Aside from the unique fader cuts and effects section, the AEM-100 still has the usual features you would expect from a modern two channel dj mixer. There is a 3-band fader based eq for each channel, rated as -30dB/+10dB for each band. The eq doesn't quite totally remove all audio when set to full cut, but does have a pleasing sound and a well judged response and frequency placement. Some may demand a full cut to their eq, but with the onboard high/low-pass filters this becomes a moot point in reality. I'd forgotten how natural mixing with high-pass filters sounds, so my traditional use of eq for mixing became redundant. I'm not a big fan of fader based eq anyway, and the sliders are quite small even for my midget hands. There are push button cue selectors for each channel, a master/cue rotary and also a split cue function - so monitoring is as comprehensive as you can get for a 2-channel mixer. There are also nice clear 10-segment LED meters for each channel and the master output.
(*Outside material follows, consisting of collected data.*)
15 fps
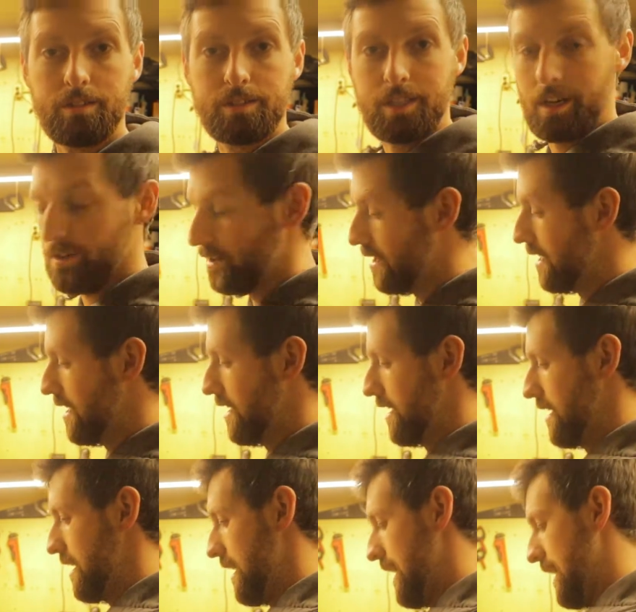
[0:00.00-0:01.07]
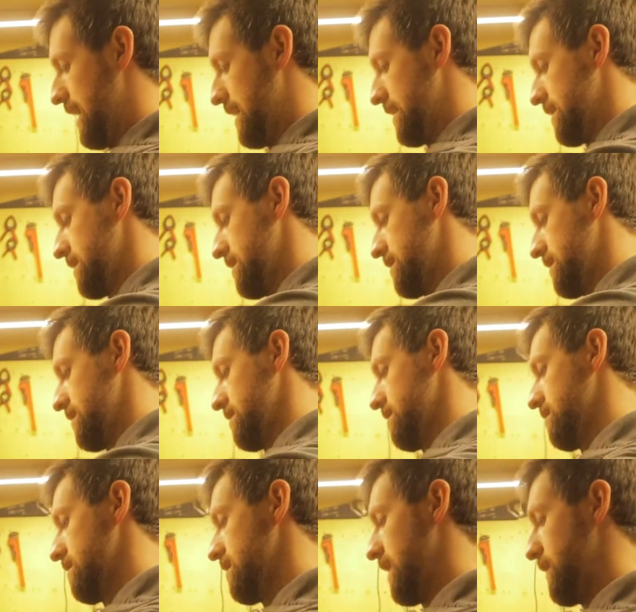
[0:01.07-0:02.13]
So, I
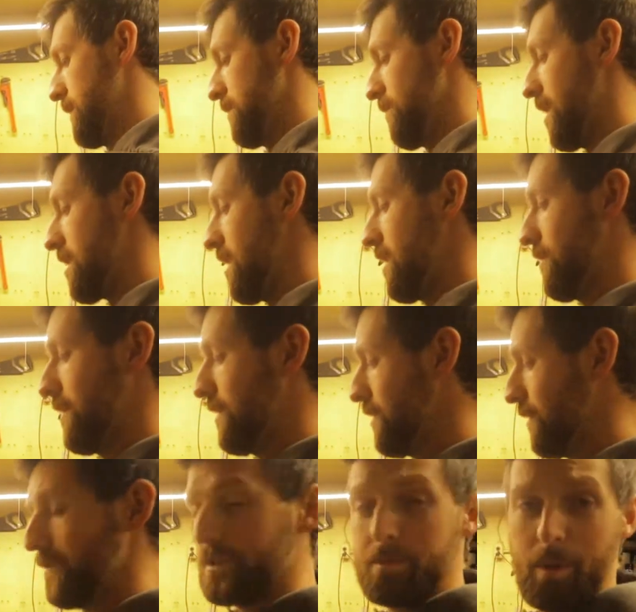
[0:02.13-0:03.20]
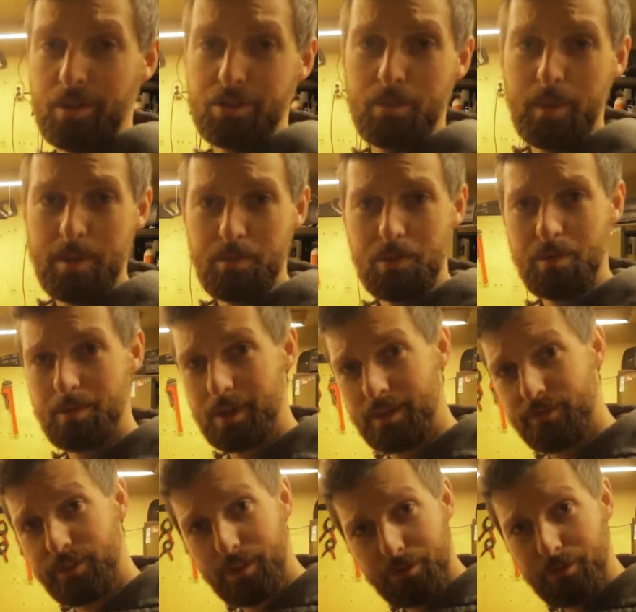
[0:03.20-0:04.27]
mean, Rock Auto, I don't know if you sponsor people, but
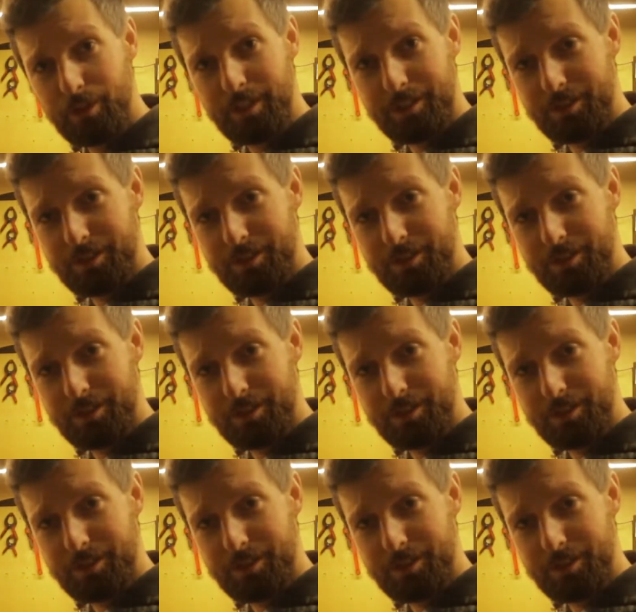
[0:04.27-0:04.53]
feel free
With respect to build or sound quality, I have no complaints in either department. I did actually hook it up alongside my Ecler Hak320 and Stanton SA-5 to try and judge any subjective differences in sound output. I really couldn't tell them apart if blind through my relatively modest monitoring system (chained into an Emu1820 and then Alesis M1 mk2 Actives). I'd be happy to have this as my main dj mixer.

Final Thoughts

It seems people's first impressions of the AEM-100 are dominated by the fader cuts buttons or the aesthetics, but to get too hung up on these is to do the AEM-100 a considerable disservice. It is a comprehensive, well thought out mixer with a top-notch crossfader. Not only this, but an effects section that is a breath of fresh air compared to your run of the mill DSP effects found on the majority of other mixers. I challenge anyone to say that it's not a fun or original set of knobs to twiddle.